I bet we all think we know what a steelhead is: a rainbow trout that goes to the ocean and returns to spawn in freshwater. I agree.
But, new research indicates that the definition may not be so simple.
Jason Hall, a researcher with NOAA in Seattle at the Montlake Lab (Northwest Fisheries Science Center), recently published a study on the life history diversity of steelhead in two small rivers on the Olympic Peninsula. The West and Twin Rivers, really just creeks in size, drain into the Strait of Juan de Fuca about 20-30 miles west of Port Angeles, WA. The neighboring rivers – mouths less than two miles apart – are part of the Intensively Monitored Watershed system where agencies and tribes conduct restoration actions and intensive monitoring to get a better understanding of the fish, their habitat and the efficacy of restoration actions.
Jason, along with several co-authors (including myself), found something that makes steelhead a little bit more complex than we thought – but more on that later.
The first result is we found 18 different life history combinations. While that is only about half of what was found in the Klamath and Skeena studies, these rivers are a fraction of their size. Each watershed drains only about 13-14 square miles, while the Klamath and Skeena drain over 15,000 and 21,000 square miles, respectively. Not bad for two little streams.
Second, smolt age was variable, but most commonly fish migrated to the ocean at age-2, and it influenced the length of time adults spent in the ocean.
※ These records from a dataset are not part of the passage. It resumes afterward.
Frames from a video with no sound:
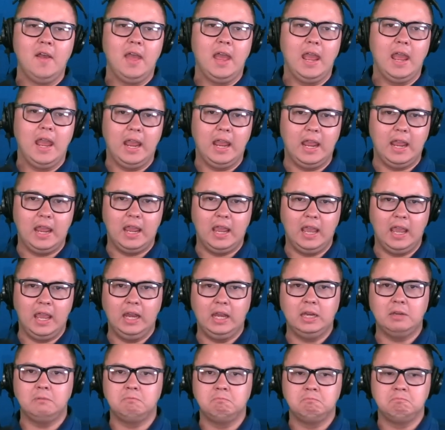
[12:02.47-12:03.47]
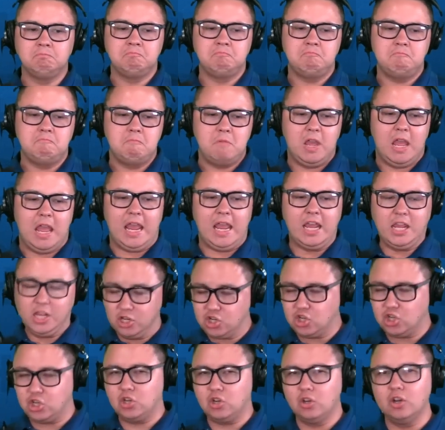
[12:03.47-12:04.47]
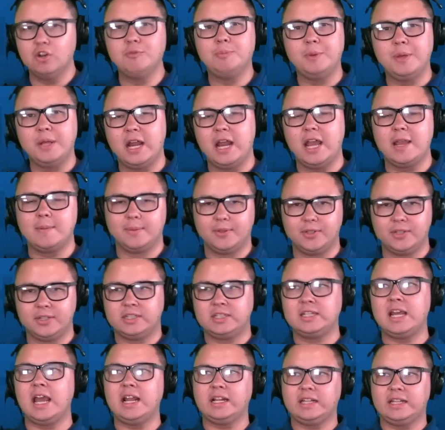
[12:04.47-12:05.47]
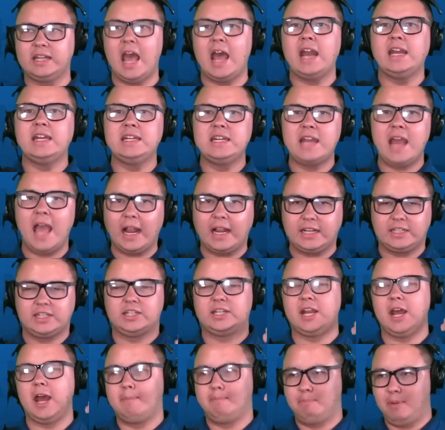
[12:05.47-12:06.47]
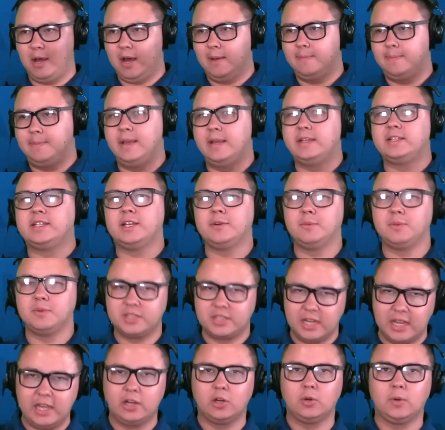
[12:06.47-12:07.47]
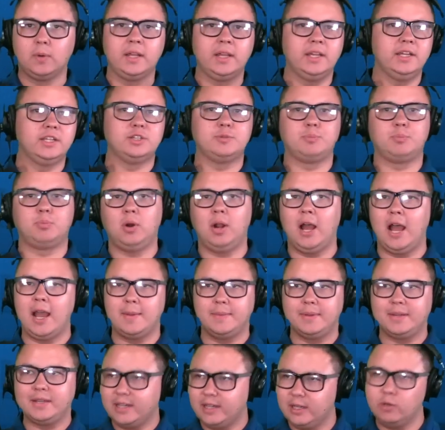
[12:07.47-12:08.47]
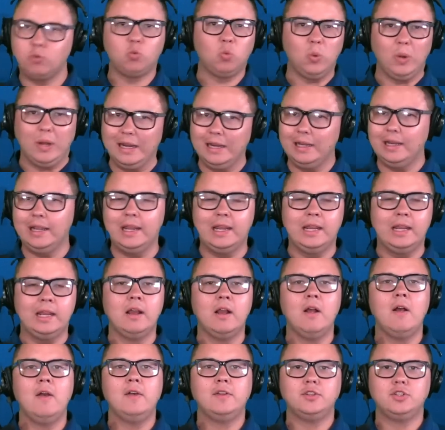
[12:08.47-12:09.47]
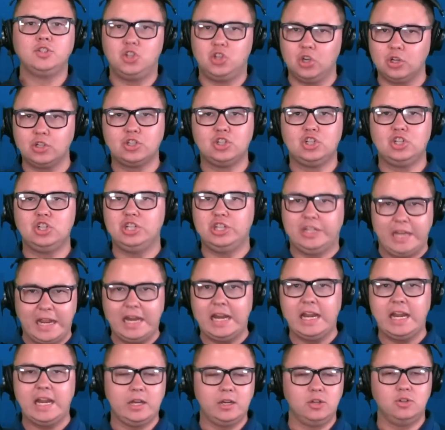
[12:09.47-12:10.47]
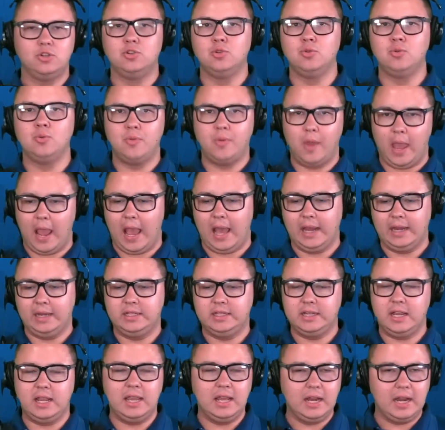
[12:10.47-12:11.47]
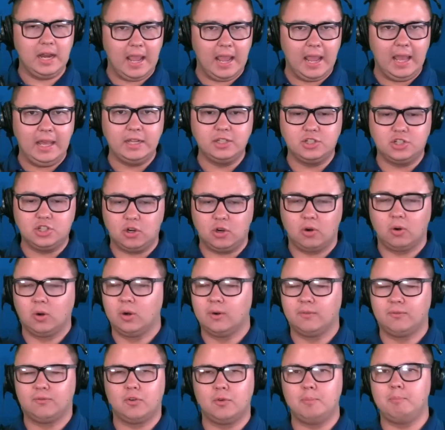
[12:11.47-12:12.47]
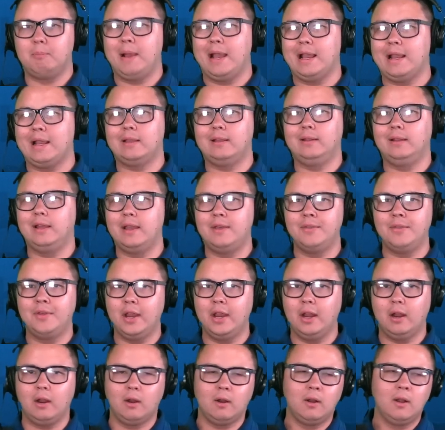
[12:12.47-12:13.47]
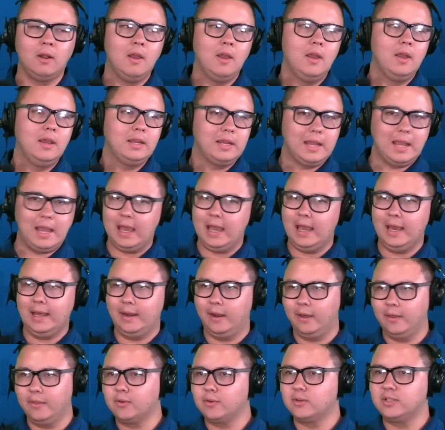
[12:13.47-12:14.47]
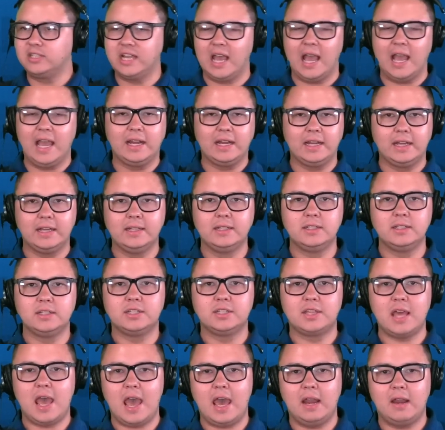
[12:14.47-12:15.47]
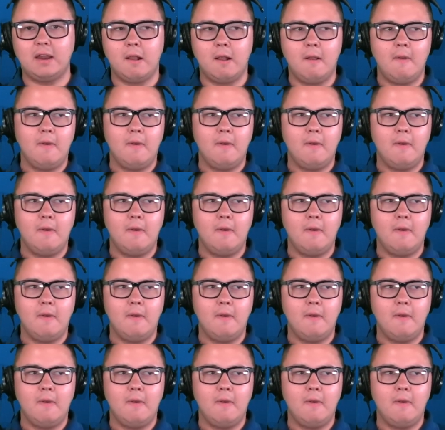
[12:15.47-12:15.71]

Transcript: and he should have been able to take that next step up as he was entering his prime, and he really just didn't do that. And as you heard from Mike Clay there, you had other tight ends that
For instance, all age-1 smolts spent three years at sea while age-2 and -3 year smolts spent 1-3 years at sea. This is somewhat common in steelhead, with younger smolts often – but not always (these are steelhead remember!) – spending a longer time in the ocean than older smolts. The oldest total adult age was 6 years.
Third, while Jason and others were only able to sample a fairly small number of adults and of those, a small percentage were repeat spawners. Repeat spawners are those fish that survive spawning, go back to the ocean and return to spawn again. Many repeat spawners spend only summer in the ocean before returning to spawn again, which does not give them much time to grow. Instead they reinvest in egg or milt production. However, some of the repeat spawners in the Twins spent two summers in the ocean before returning to spawn again. Those fish are referred to as “skip spawners” because they skip returning to spawn after the normal one year in the ocean. They are important because they tend to grow larger after spending the extra time in the ocean and thus, end up carrying more eggs. It’s riskier, but the benefits are also great. Ultimately, we are not sure why this happens, but several other studies have found similar diversity in repeat spawning steelhead.
Lastly, and the coolest of all, is that we documented two cool life histories. Some fish left the river at age-1 during the summer as parr, not the spring when most fish smolt, and then returned in late-fall before eventually migrating out to the ocean for good at age-2. Sound like a half-pounder? Further, some age-0 fish (fry) migrated to the ocean, though none were documented to survive to adulthood. More remarkable, about 1% of those age-0 migrants left one of the Twin Rivers, entered the ocean and then swam up the other river. A few fish even then returned back to the ocean and swam up the river from which they first came. We are not aware of this behavior being previously documented, but it is likely the same behavior is occurring in other watersheds. Regardless, those are some indecisive fish. Reminds me of Goldilocks.
The study underscores that there really is no normal steelhead, and that frankly, it appears that the way we define a steelhead is more complex than ever. Such studies, and the data they produce, are absolutely critical to understanding the fish and improving management and conservation. For example the study indicates there steelhead do not just smolt in the spring, and therefore, to fully account for smolt production managers will also have to document fish that migrate to the ocean during fall and summer.
The research was possible because of an incredible amount of work, including installation of tagging arrays, modems to send the data from the field to the office on a daily basis, maintenance of the whole operation (the Twins get a lot of rain and the floods wreak havoc on the tagging arrays), and the field work to capture, measure and tag fish. In this case we owe thanks to NOAA/NWFSC, Lower Elwha Klallam Tribe, and Weyerhauser for making the study possible.